* Work request:
Copy the entries exactly. Their pictures do not belong in the copy.

[Opening Exercise material section]

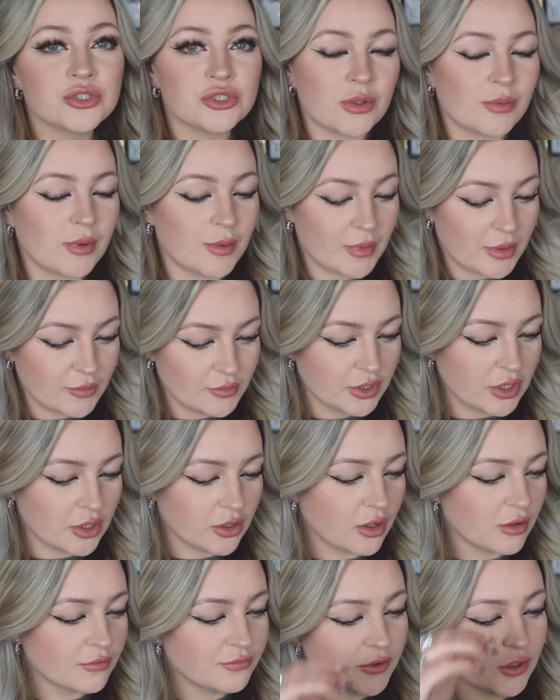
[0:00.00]
so my memory card
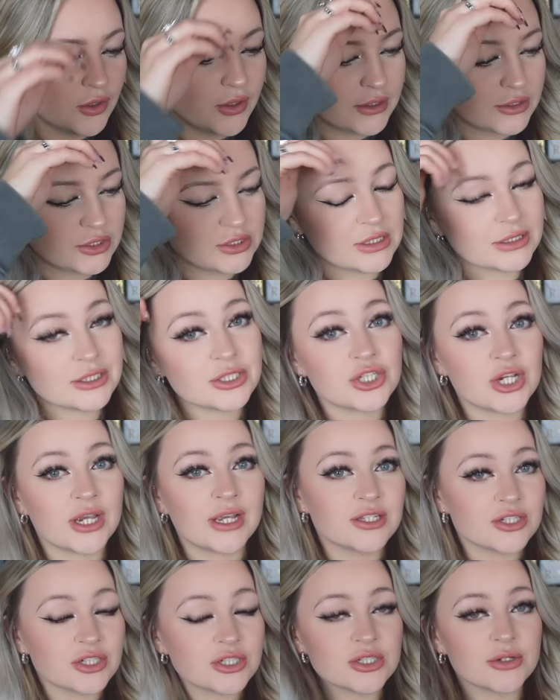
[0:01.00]
got full and i just had to
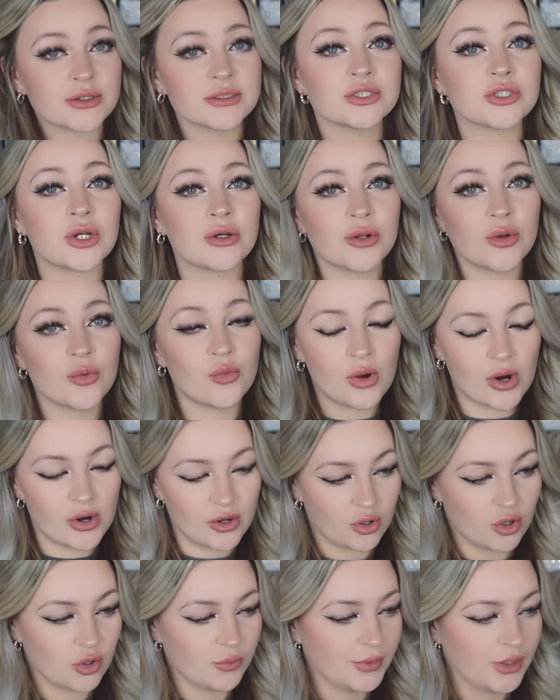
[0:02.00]
change it so i don't know where it
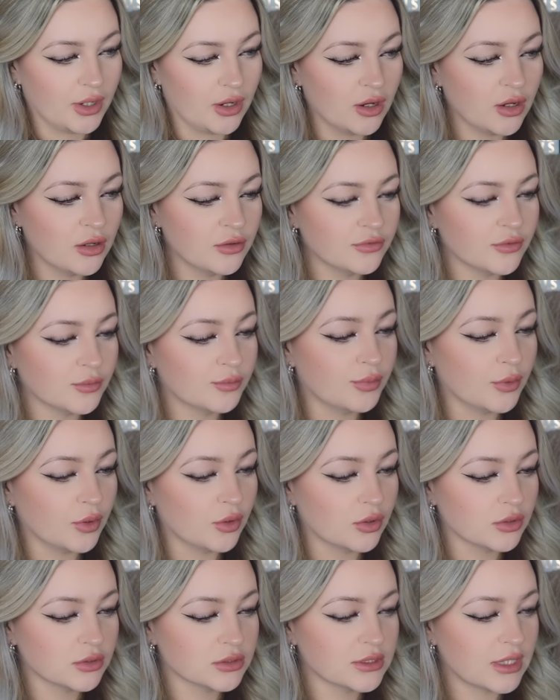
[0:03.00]
cut me off
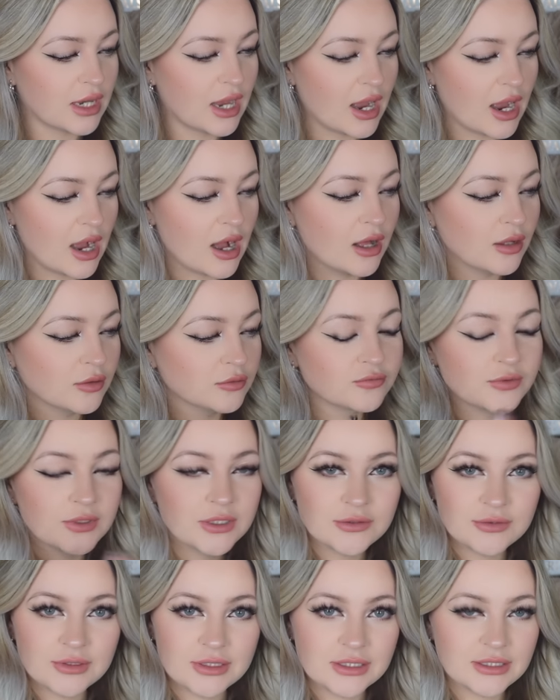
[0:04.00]
but I'll
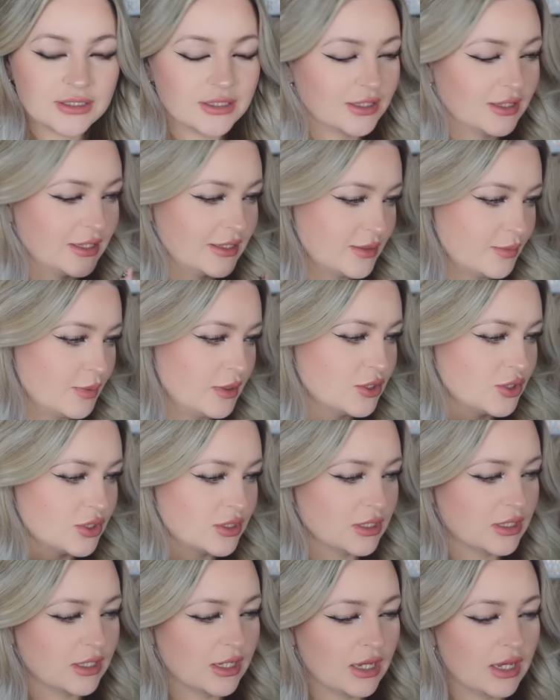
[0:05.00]
reread this bit
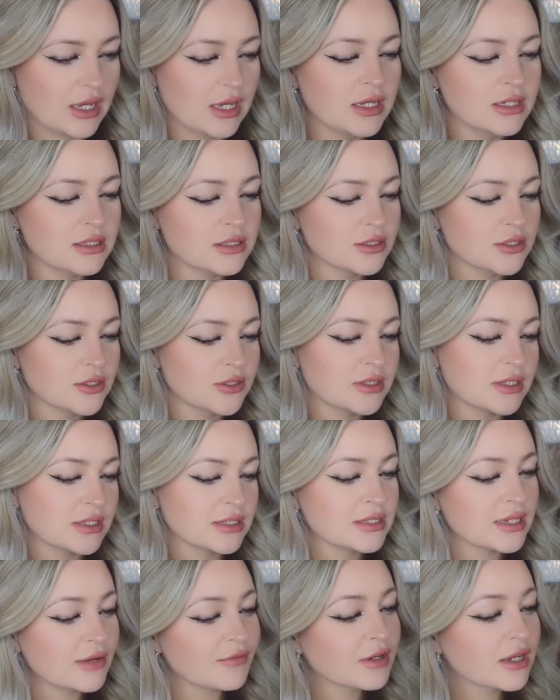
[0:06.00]
just in case. So it says,
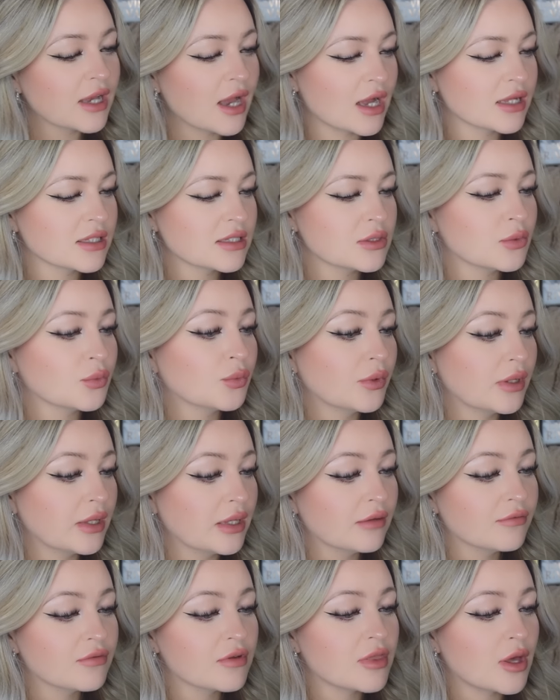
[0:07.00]
seven cats
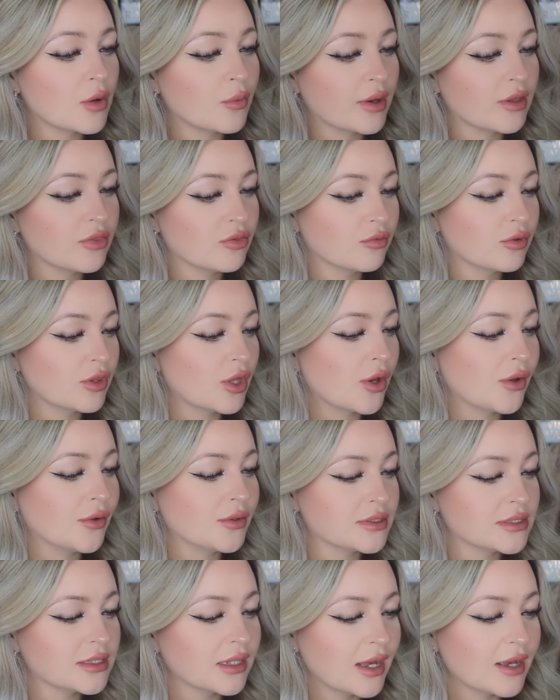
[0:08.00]
weave their way through their
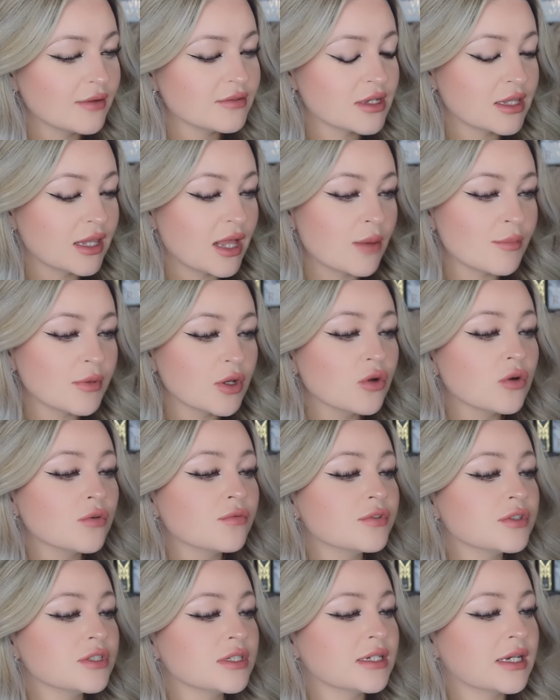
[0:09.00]
owners' lives, climbing,
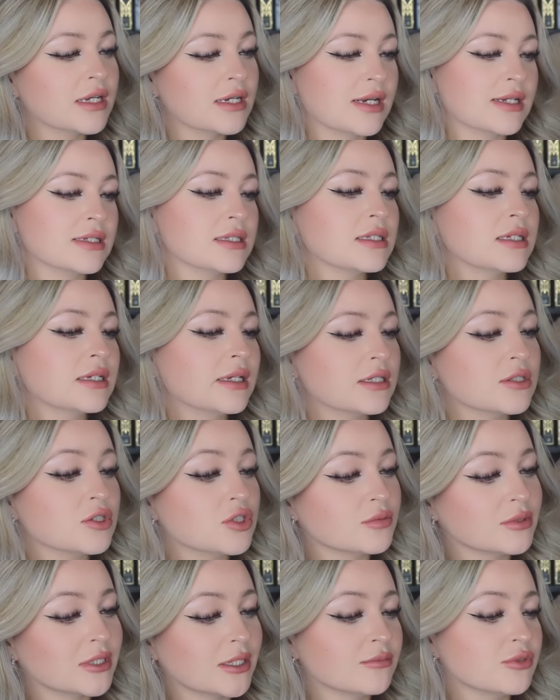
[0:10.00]
comforting, and nestling, and
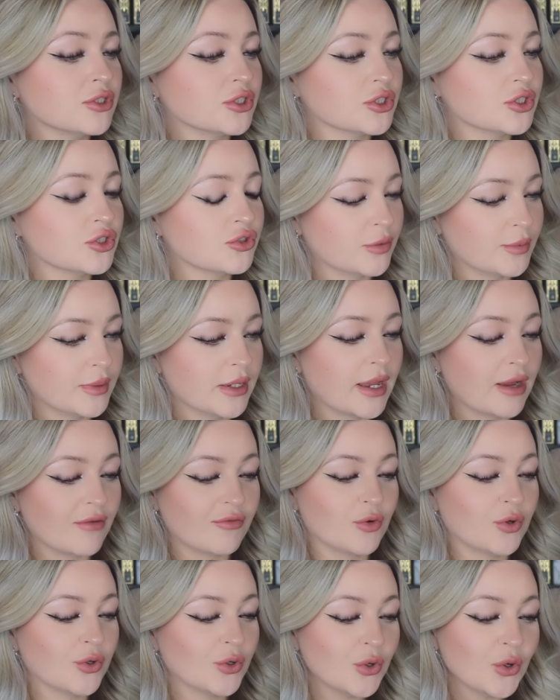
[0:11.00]
sometimes just tripping
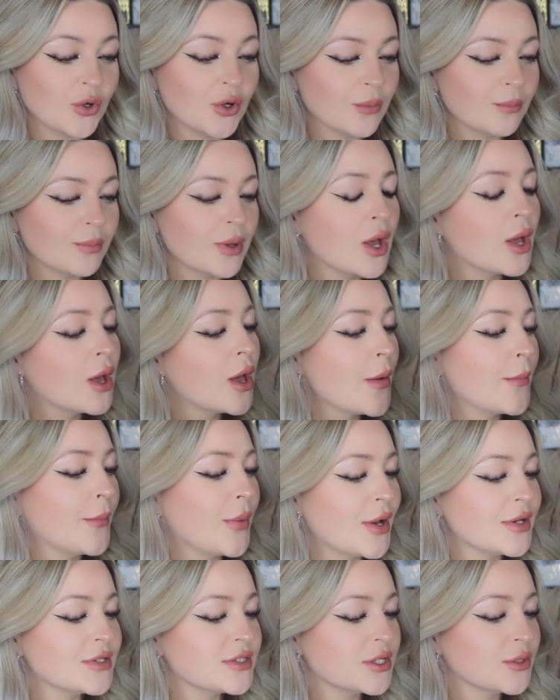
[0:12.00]
everyone up.
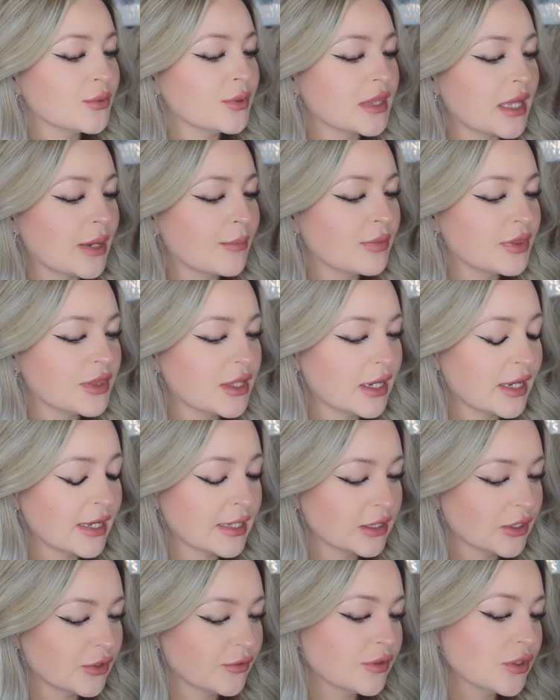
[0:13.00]
Bursting with empathy
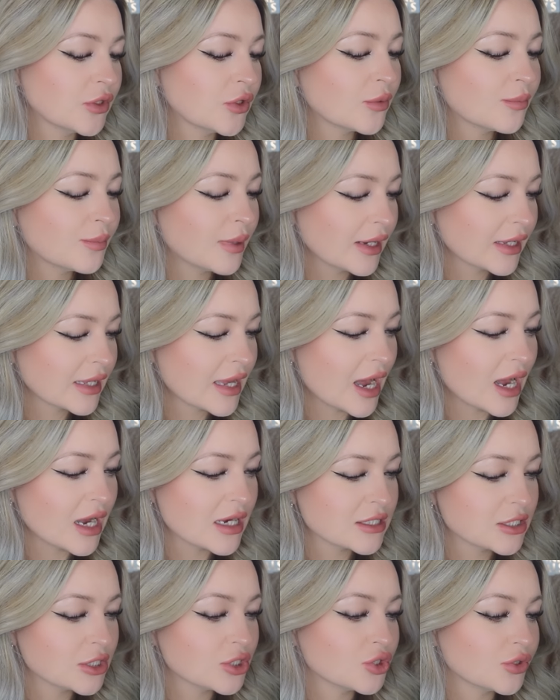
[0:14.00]
and love, the Goodbye Cat
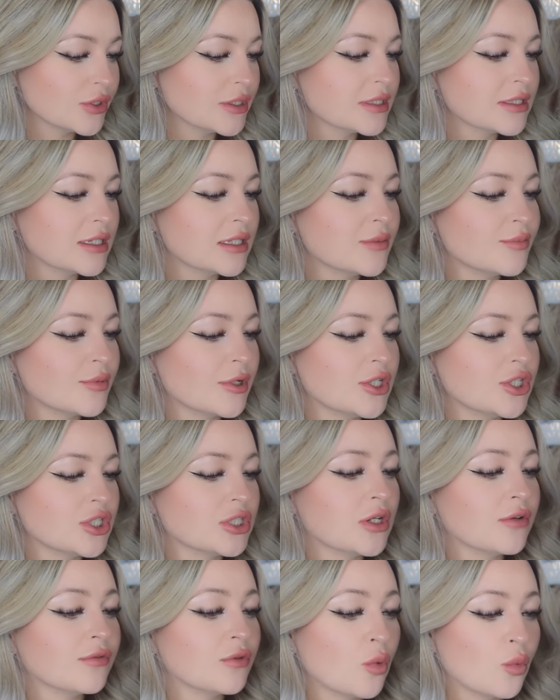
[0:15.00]
is a joyous
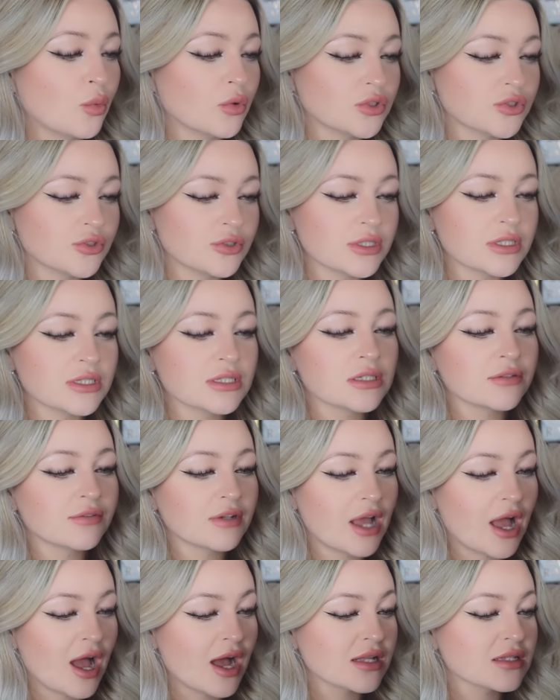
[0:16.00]
celebration of the wondrousness of
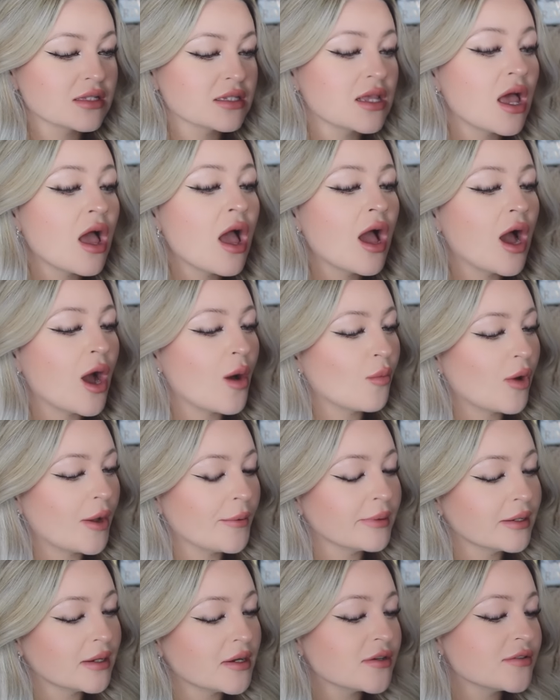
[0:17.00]
cats and why
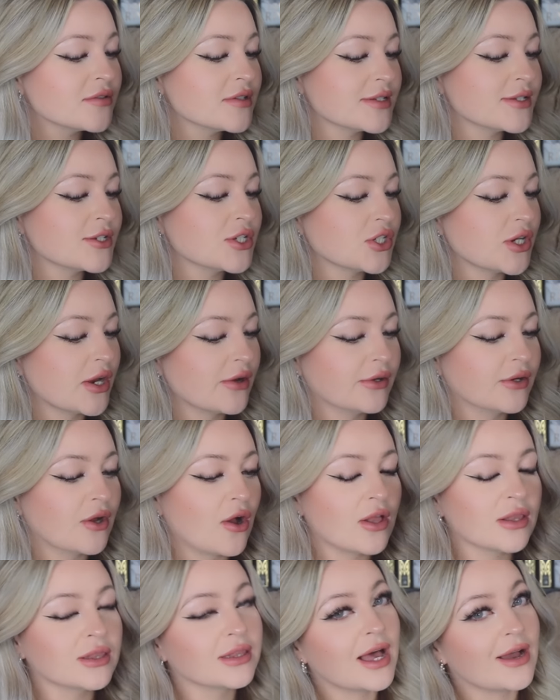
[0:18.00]
we cannot resist sharing
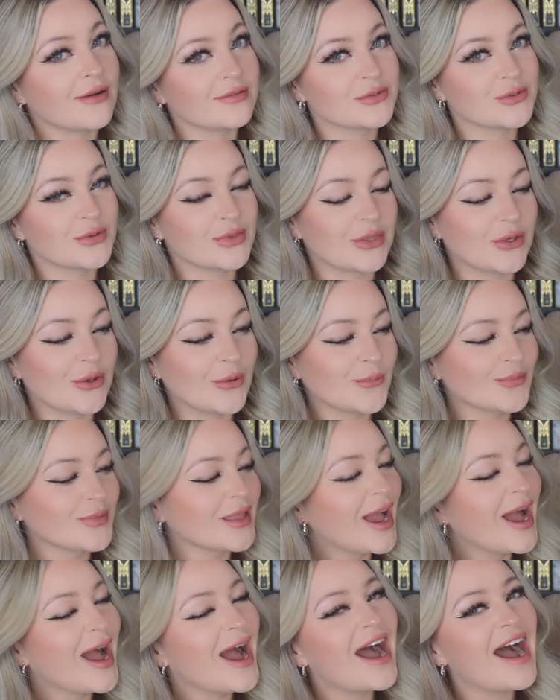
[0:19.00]
our lives with them.
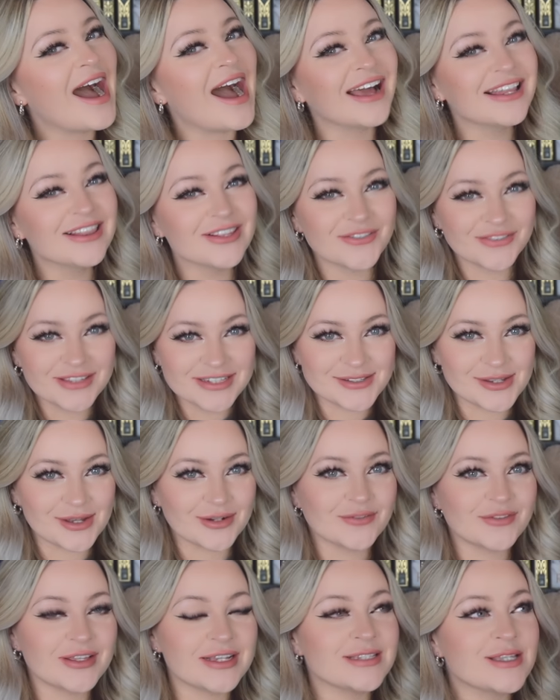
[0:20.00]
I love the
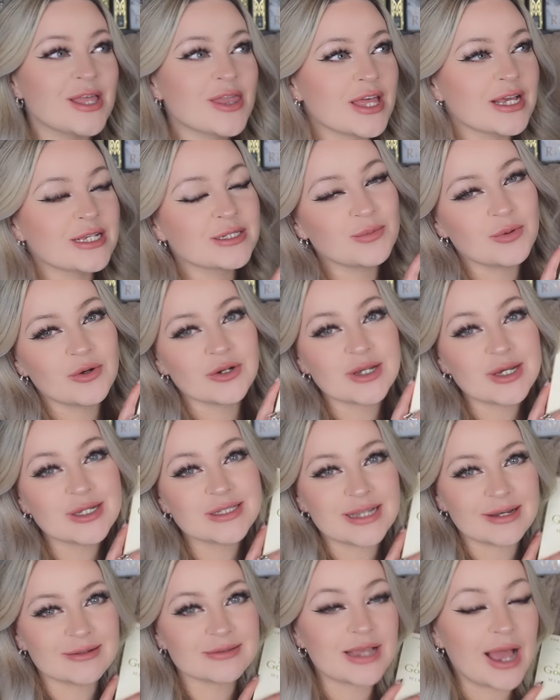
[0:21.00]
sound of this. This book
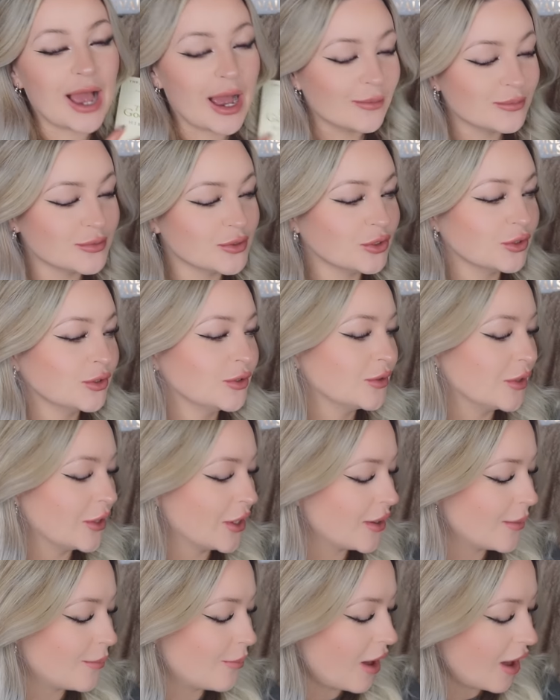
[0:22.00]
sounds
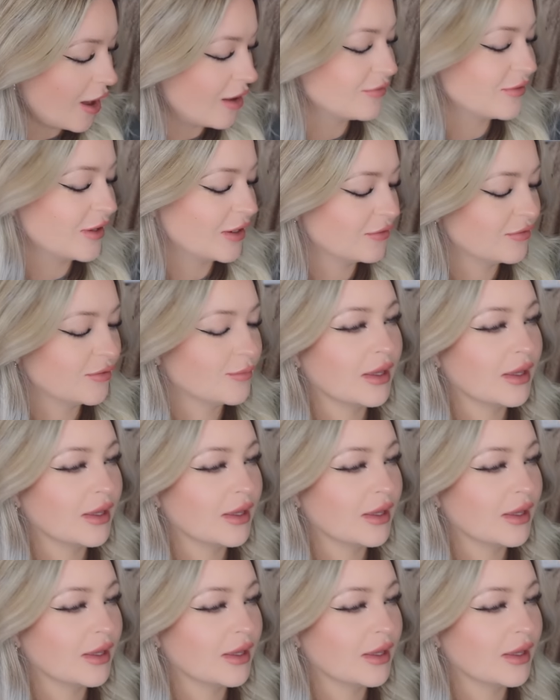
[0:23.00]
absolutely perfect for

[Closing Exercise material section]

* Task solution:
[0:00.00]
so my memory card
[0:01.00]
got full and i just had to
[0:02.00]
change it so i don't know where it
[0:03.00]
cut me off
[0:04.00]
but I'll
[0:05.00]
reread this bit
[0:06.00]
just in case. So it says,
[0:07.00]
seven cats
[0:08.00]
weave their way through their
[0:09.00]
owners' lives, climbing,
[0:10.00]
comforting, and nestling, and
[0:11.00]
sometimes just tripping
[0:12.00]
everyone up.
[0:13.00]
Bursting with empathy
[0:14.00]
and love, the Goodbye Cat
[0:15.00]
is a joyous
[0:16.00]
celebration of the wondrousness of
[0:17.00]
cats and why
[0:18.00]
we cannot resist sharing
[0:19.00]
our lives with them.
[0:20.00]
I love the
[0:21.00]
sound of this. This book
[0:22.00]
sounds
[0:23.00]
absolutely perfect for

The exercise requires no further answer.